By now, we clearly needed some more sustenance and made a short diversion to the 'Pondering Frog' creamery. We rather fancied an ice cream, but having read reviews on Trip Advisor' were curious to meet the owner too. He was variously described as 'grumpy', or like 'Basil Fawlty' and like marmite, people either loved or hated his approach to customer service. We found him to be a genial gentleman who was happy to share his views on the local area and tourists! The ice cream was served by a person unseen who was operating on the other side of a serving hatch. Lynn had a cup of Cherry ice cream whilst I pigged-out and had a Cherry Sundae with chocolate. Both were excellent and presumably made on the premises. Highly recommended, but take your sense of humour with you!

Back in Bicheno, we made a snap decision to have a pizza this evening, so booked a table at an Italian-themed restaurant. We are hoping to take a night expedition this evening to see Fairy Penguins coming ashore right by the hotel. Last night, we gave up at 2045 as it was getting dark. Apparently, we should have waited about another 15-30 minutes as they come ashore when when it's just about dark.

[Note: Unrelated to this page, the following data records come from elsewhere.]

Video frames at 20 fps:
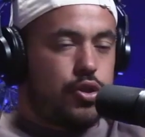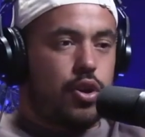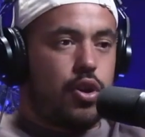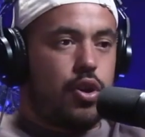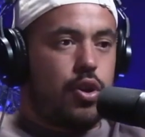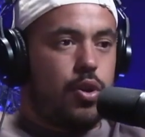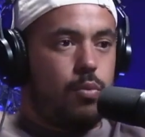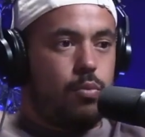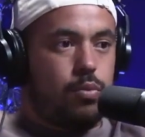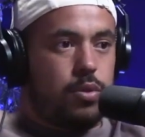
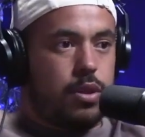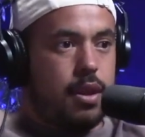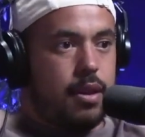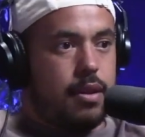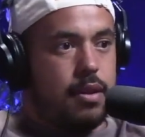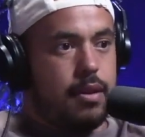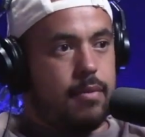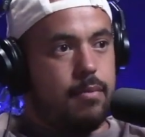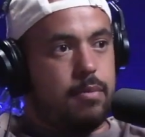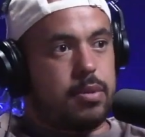So
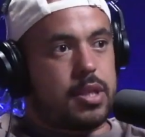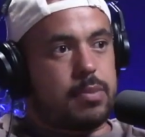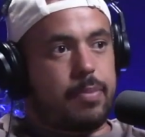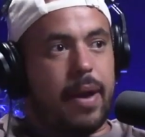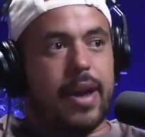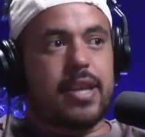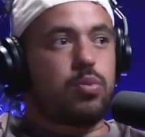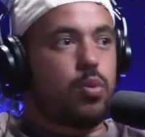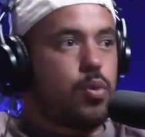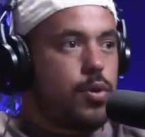the
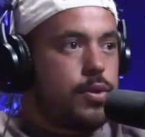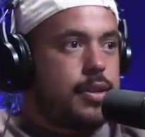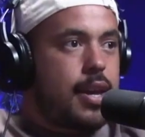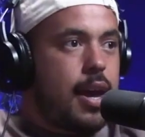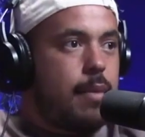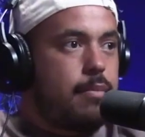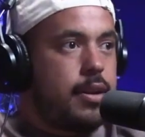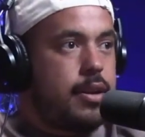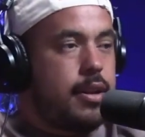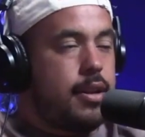space we were
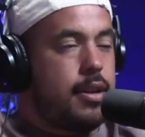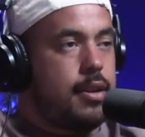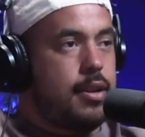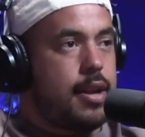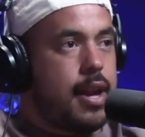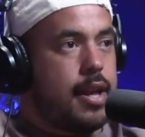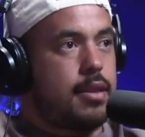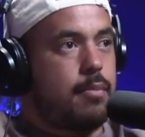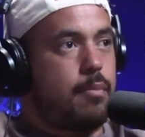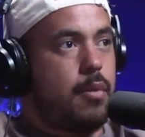dabbling
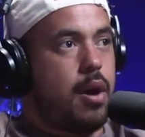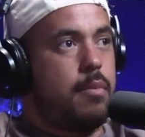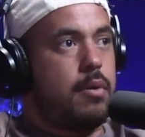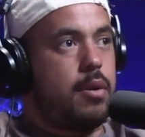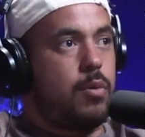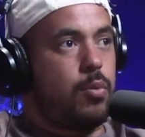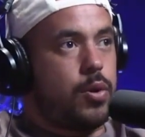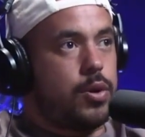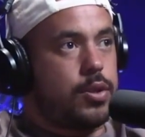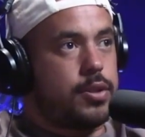in at the
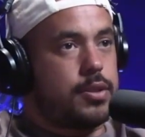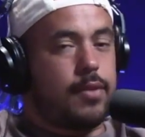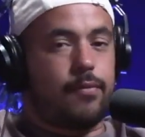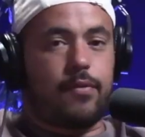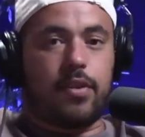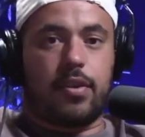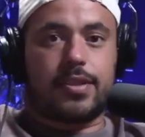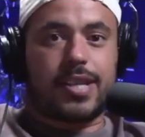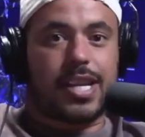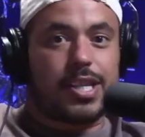moment
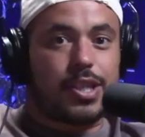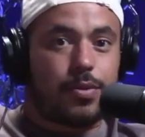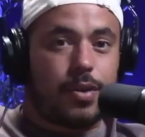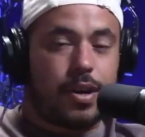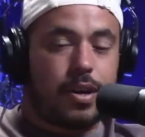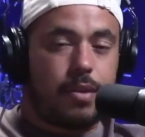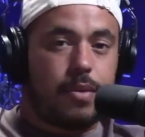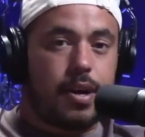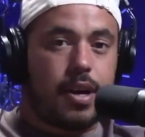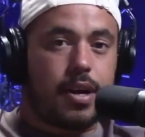was a very
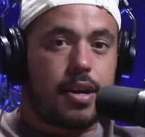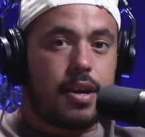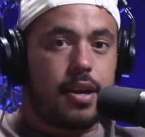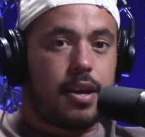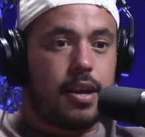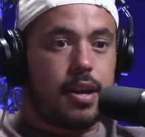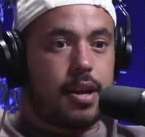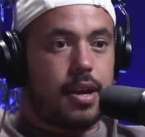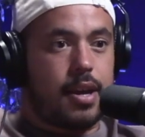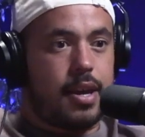saturated
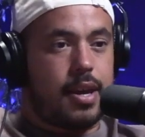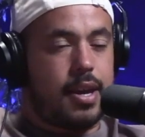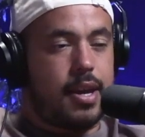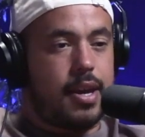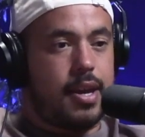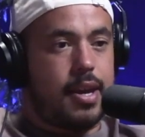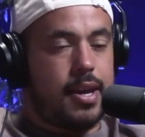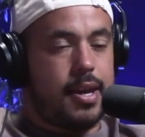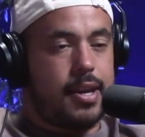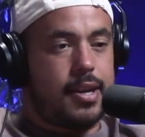market.
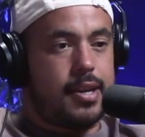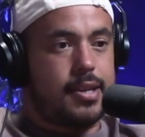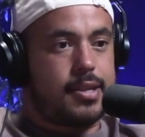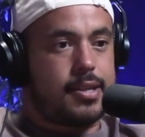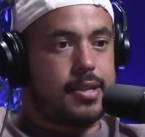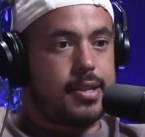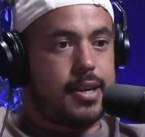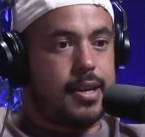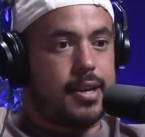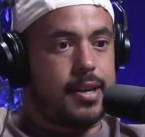
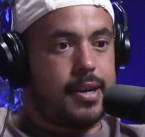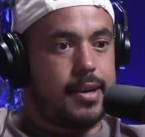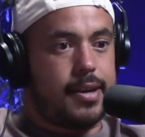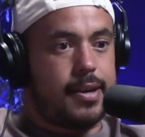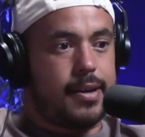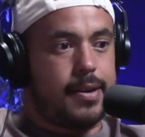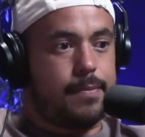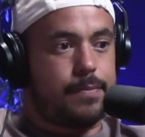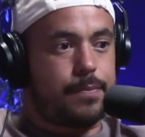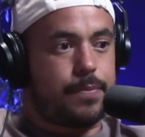And
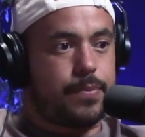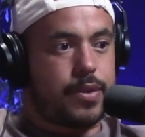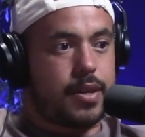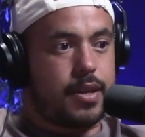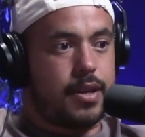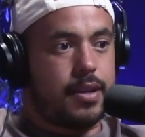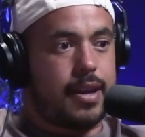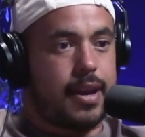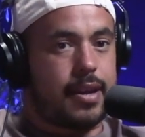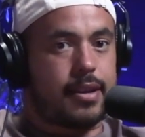
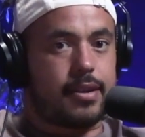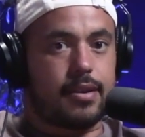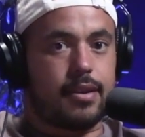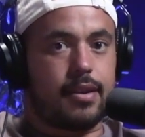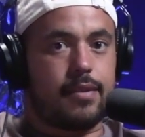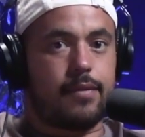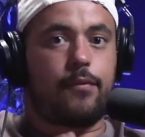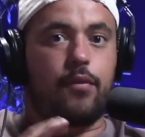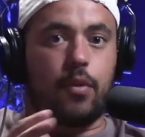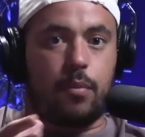like
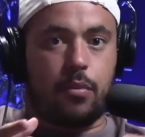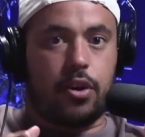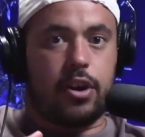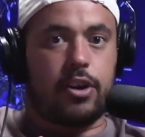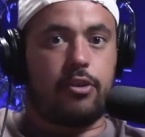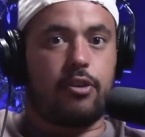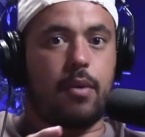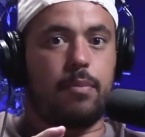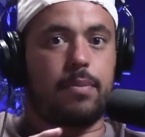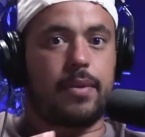
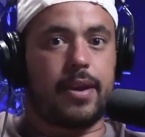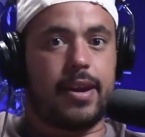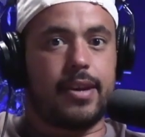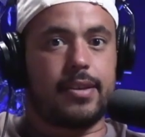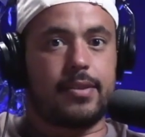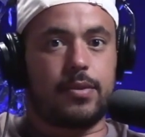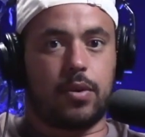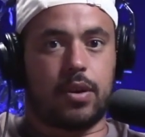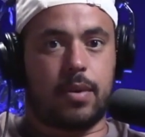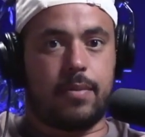former NRL
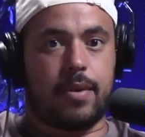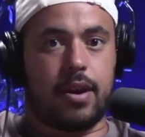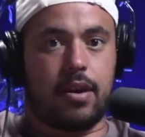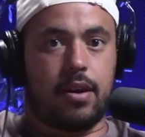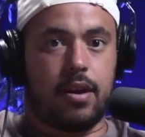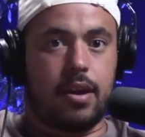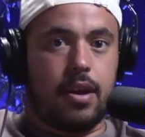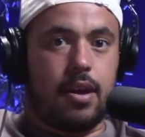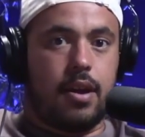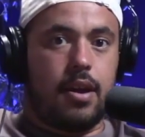players talking
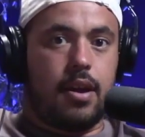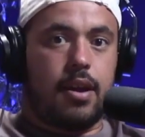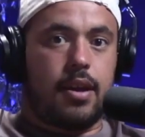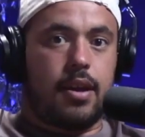about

We went for a pizza at Passinis in Bicheno and can report the small pizza was indeed small, but very tasty. The deserts on the other hand were pretty terrible. We both had cheesecake which had an odd consistency, a cross between blancmange and jelly and the coffee beans on mine were inedible. 

We went penguin hunting and stayed out way after it got dark. At just after nine-thirty, we decided our luck was out, but as we walked up the path something caught my eye! We've seen a Fairy Penguin! I know, we don't get out much!